Doing Your Mind

Research, comments and musings about active minds.

Getting our labels straight.

The word “enaction” has seen a much greater success and more widespread appearance in the literature than the enactive approach itself. This serves as a source of potential confusion for people getting acquainted with these ideas in the first place, as they read one renowned author discuss their enactive account of perception (Noë, 2005), before reading someone else claim that that first author’s theory isn’t really enactive (Di Paolo, Rohde & De Jaegher, in press; McGann, in press), and then coming across a third theory which is termed enactive but seems to have little interaction with the first two (Newton, 1996). To make things even more interesting, there are a few theorists out there who seem to think in almost exactly the same way, but don’t like the label “enactive” and never use it, preferring to avoid niche descriptions (Hurley, 1998; Hurley & Noë, 2003). And finally, to top it all off, there are researchers in closely related disciplines using the term in a way that has very little relation indeed to any of the above.

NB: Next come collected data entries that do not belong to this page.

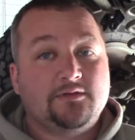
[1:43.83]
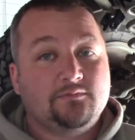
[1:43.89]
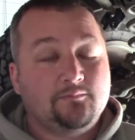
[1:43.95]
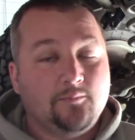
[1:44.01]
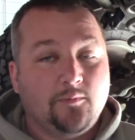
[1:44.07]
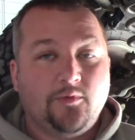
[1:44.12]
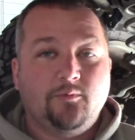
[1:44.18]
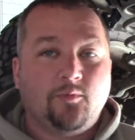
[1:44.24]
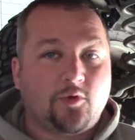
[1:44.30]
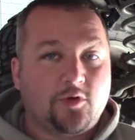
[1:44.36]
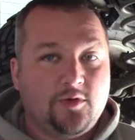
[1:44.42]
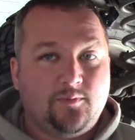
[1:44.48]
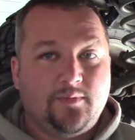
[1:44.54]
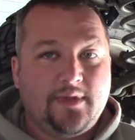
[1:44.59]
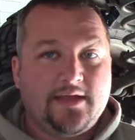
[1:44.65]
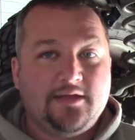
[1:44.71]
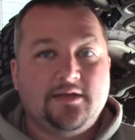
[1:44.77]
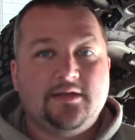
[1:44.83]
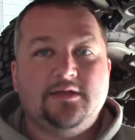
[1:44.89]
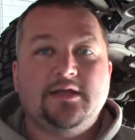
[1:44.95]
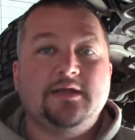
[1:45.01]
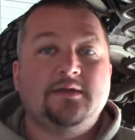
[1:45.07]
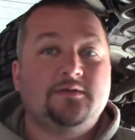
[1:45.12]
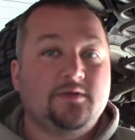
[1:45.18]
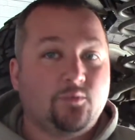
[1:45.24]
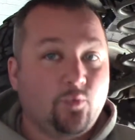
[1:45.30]
and the more you bend
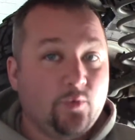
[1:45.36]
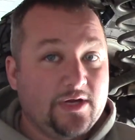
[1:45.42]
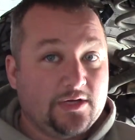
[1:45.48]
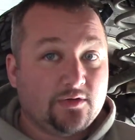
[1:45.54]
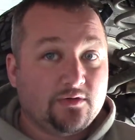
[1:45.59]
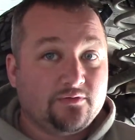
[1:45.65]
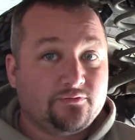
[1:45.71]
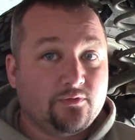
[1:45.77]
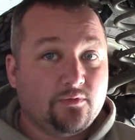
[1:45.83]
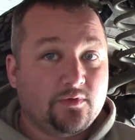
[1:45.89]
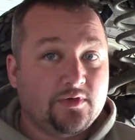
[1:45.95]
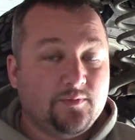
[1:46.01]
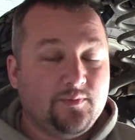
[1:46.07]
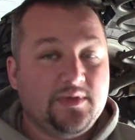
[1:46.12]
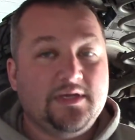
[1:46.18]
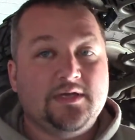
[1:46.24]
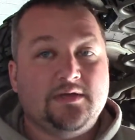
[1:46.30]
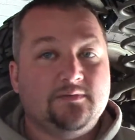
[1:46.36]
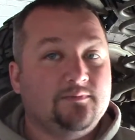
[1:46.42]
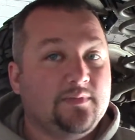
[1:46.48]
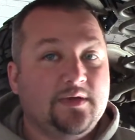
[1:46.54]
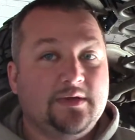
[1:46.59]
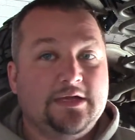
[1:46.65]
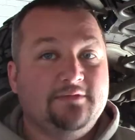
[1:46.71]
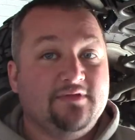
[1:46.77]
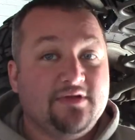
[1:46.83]
it, the weaker it's going to be, and
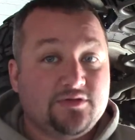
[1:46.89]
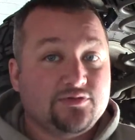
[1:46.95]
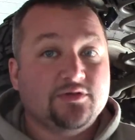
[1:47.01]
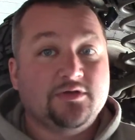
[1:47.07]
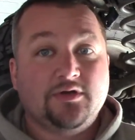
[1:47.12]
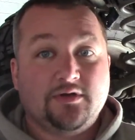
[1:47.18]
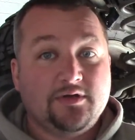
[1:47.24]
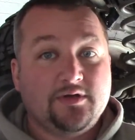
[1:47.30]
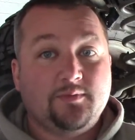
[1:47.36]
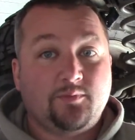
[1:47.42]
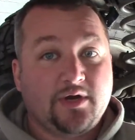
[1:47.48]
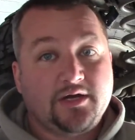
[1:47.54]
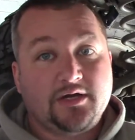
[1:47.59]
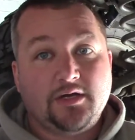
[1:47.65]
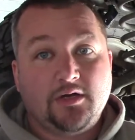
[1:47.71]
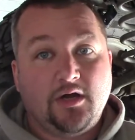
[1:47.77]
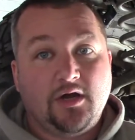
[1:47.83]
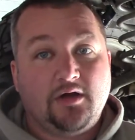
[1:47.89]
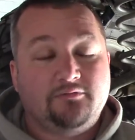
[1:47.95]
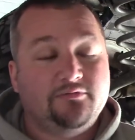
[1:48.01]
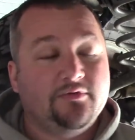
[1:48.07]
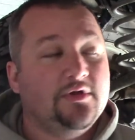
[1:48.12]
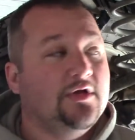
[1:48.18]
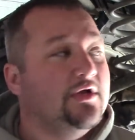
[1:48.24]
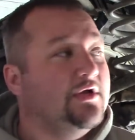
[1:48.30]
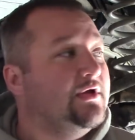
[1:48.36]
eventually it'll end up breaking
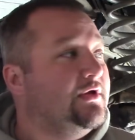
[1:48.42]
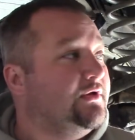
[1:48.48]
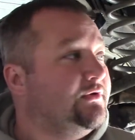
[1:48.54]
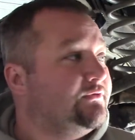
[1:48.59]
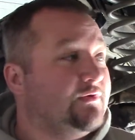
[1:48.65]
off.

Getting over this confusion will take time, as some kind of consensus is reached over years, and the various uses of the different terms converge or distinguish themselves more clearly. Any attempt to enforce a discipline in their use is a doomed venture, but here’s the way I think about them:

Below is a table of these different streams within the “embodied” or “active” turn in modern Cognitive Science, and some theorists associated with each. If I’ve made any clear errors, or if you have other suggestions, let me know.

Enaction theorists Dynamic sensorimotor theorists Embodiment theorists
Francisco Varela Alva Noë Andy Clark
Evan Thompson Susan Hurley Natika Newton
Ezequiel Di Paolo Kevin O’Regan Larry Barsalou
Antonio Damasio

Something a little less strictured would probably be better here. Outside of the enactive approach, where the question of autonomy is fairly well entrenched, instead of definitive streams of research we get something more like trends or tendencies in people’s thinking. Some will have more of a dynamic bent, some less, some seeing embodiment as central to the organisation of cognition, some more see it as a constraint on otherwise abstract computational systems.

Di Paolo, E. A., Rohde, M., & DeJaegher, H. (in press). Horizons for the enactive mind: values, social interaction and play. In J. Stewart, O. Gapenne, & E. Di Paolo (Eds.), Enaction: Towards a new paradigm of cognitive science. Cambridge, Mass: MIT Press.

Hurley, S. L. (1998). Consciousness in Action. Cambridge, Mass: Harvard University Press.

Hurley, S. L., & Noë, A. (2003). Neural Plasticity and Consciousness. Biology and Philosophy, 18(1), 131-168.

McGann, M. (in press). Perceptual modalities:modes of presentation or modes of action? Journal of Consciousness Studies.

Newton, N. (1996). Foundations of Understanding. Amsterdam: John Benjamins Publishing Co.

Noë, A. (2005). Action in Perception. Cambridge, Mass: MIT Press.